The whole listing below needs to be duplicated exactly, pictures aside.

§

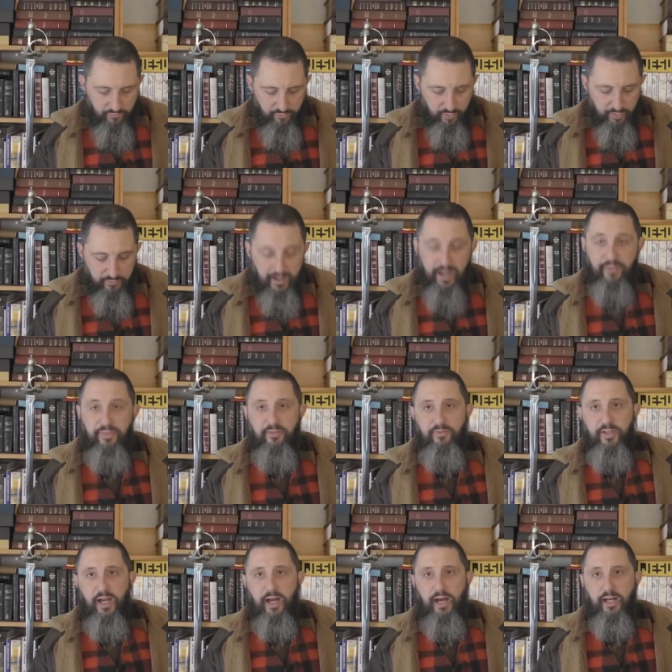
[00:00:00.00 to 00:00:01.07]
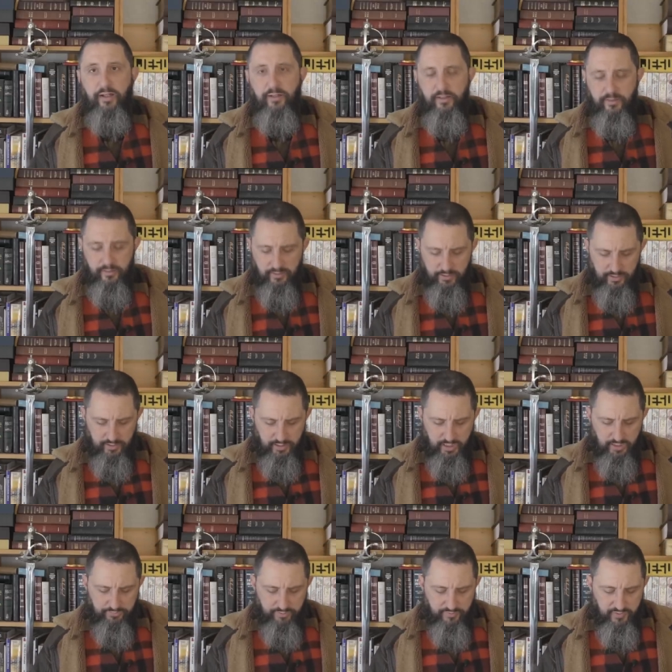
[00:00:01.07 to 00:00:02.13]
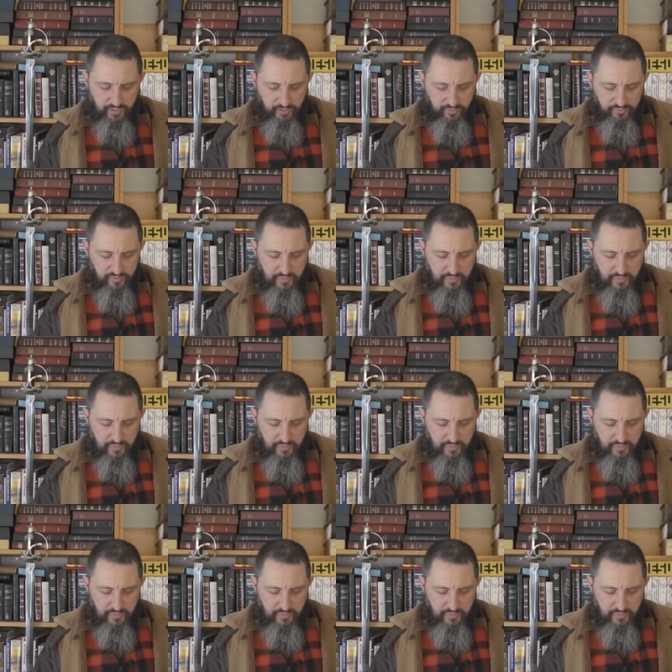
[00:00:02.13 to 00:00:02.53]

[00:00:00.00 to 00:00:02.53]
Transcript: For the wrath of God is revealed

§

**ANSWER AREA**
[00:00:00.00 to 00:00:01.07]
[00:00:01.07 to 00:00:02.13]
[00:00:02.13 to 00:00:02.53]

[00:00:00.00 to 00:00:02.53]
Transcript: For the wrath of God is revealed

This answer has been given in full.